Ses propos ont été rapportés par la ministre helvétique Evelyne Widmer-Schlumpf au terme de ses entretiens devant la presse à l’ambassade suisse de Washington. David Margolis avait auparavant fait savoir qu’il était prêt à négocier avec les autorités helvétiques sur le cas d’UBS.
Evelyne Widmer-Schlumpf s’est également entretenue avec son homologue américain Eric Holder.

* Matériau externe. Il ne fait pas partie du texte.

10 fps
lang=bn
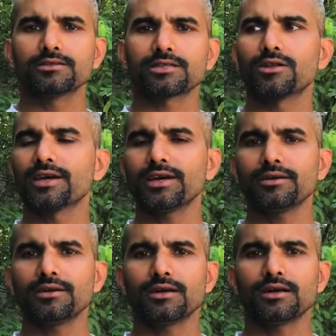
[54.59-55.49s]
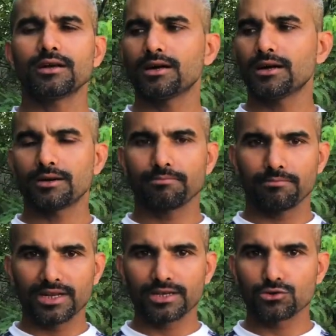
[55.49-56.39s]
তাহলে
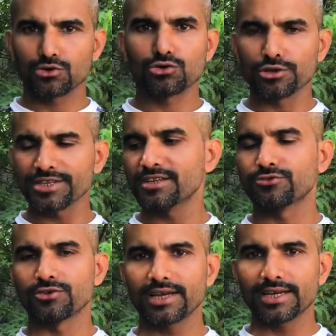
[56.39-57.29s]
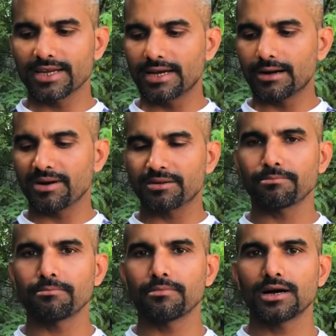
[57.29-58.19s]
মানে কোনো ক্ষতির কিছু নাই এখানে আমার
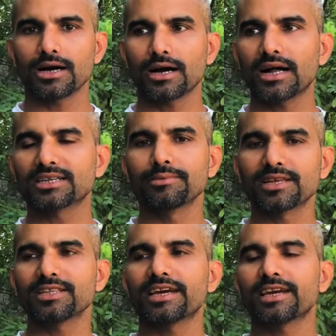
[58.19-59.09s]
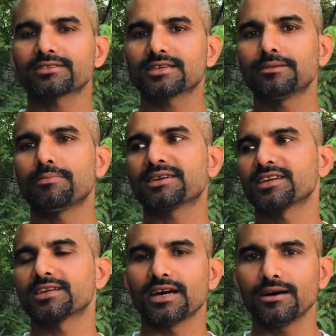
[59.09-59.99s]
আলটিমেটলি দেখা গেছে কি
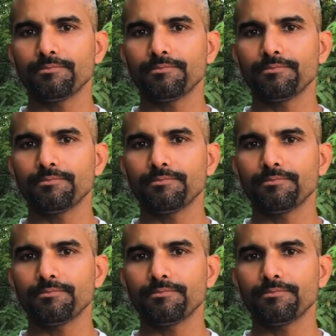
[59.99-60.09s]
মাসেলটাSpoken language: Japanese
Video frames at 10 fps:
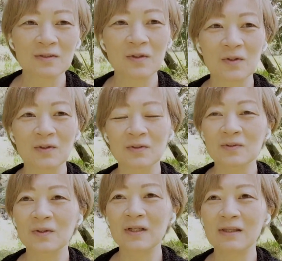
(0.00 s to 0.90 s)
そう
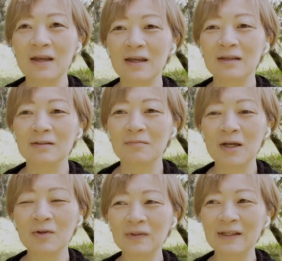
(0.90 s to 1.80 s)
それで
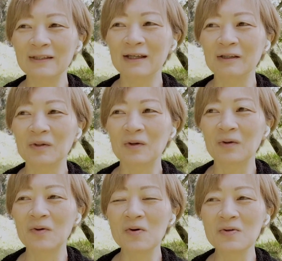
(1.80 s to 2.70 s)
迷ったんだけ
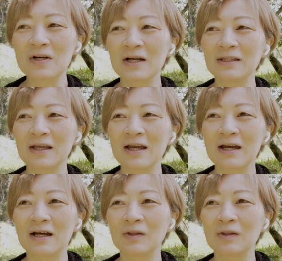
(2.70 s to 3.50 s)
ど今回ねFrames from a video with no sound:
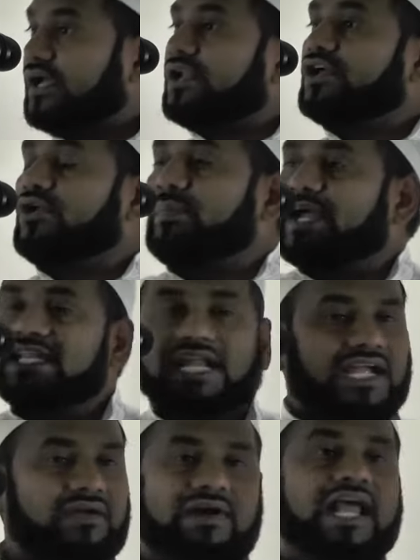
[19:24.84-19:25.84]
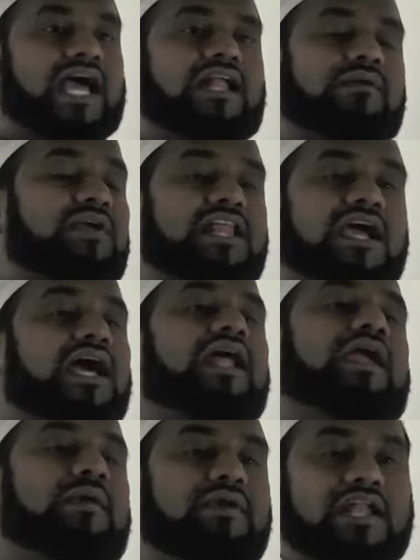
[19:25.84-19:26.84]
నిరుపేదలకు ఇవ్వడానికి మీ దగ్గర
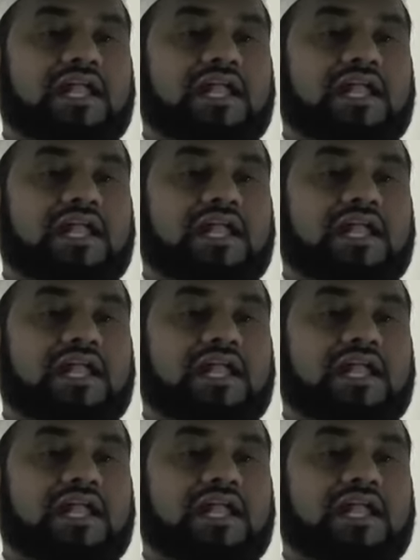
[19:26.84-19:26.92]
ఏమీ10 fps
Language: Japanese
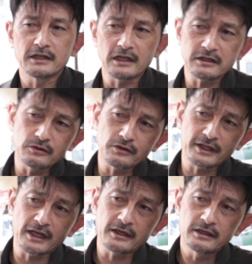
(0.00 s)
なんていうの
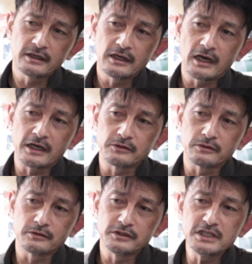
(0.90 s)
かな、
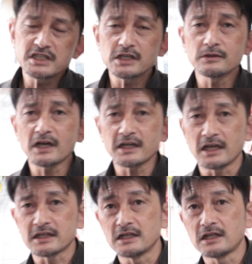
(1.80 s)
認識の中
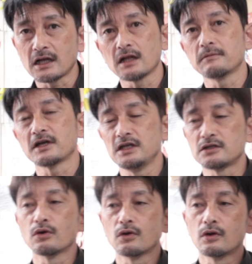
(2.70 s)
でやっていただければいい
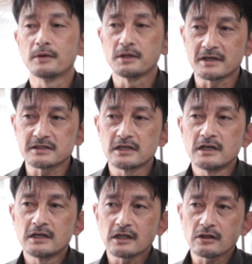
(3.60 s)
と思います。
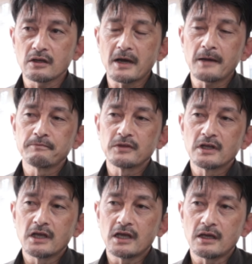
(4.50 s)
例えば、
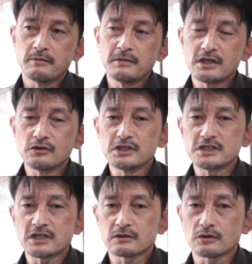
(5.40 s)
右の
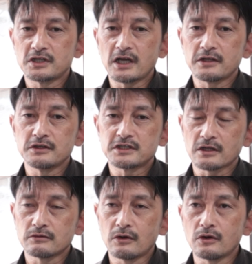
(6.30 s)
イニシャルと左の
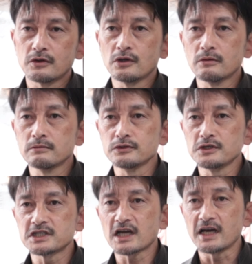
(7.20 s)
イニシャルを4分
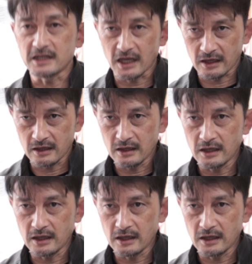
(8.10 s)
の1回転、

Avocat de la banque suisse en 2008 lors d’un procès dans le Maryland, ce dernier a toutefois refusé d’évoquer avec elle les problèmes rencontrés par UBS.
Malgré cela, la conseillère fédérale lui a tout de même fait part de son étonnement en ce qui concerne la demande d’informations de Washington sur 52’000 détenteurs de comptes UBS aux Etats-Unis. Cette exigence a provoqué du «mécontentement» au sein de la population suisse, lui a-t-elle fait savoir.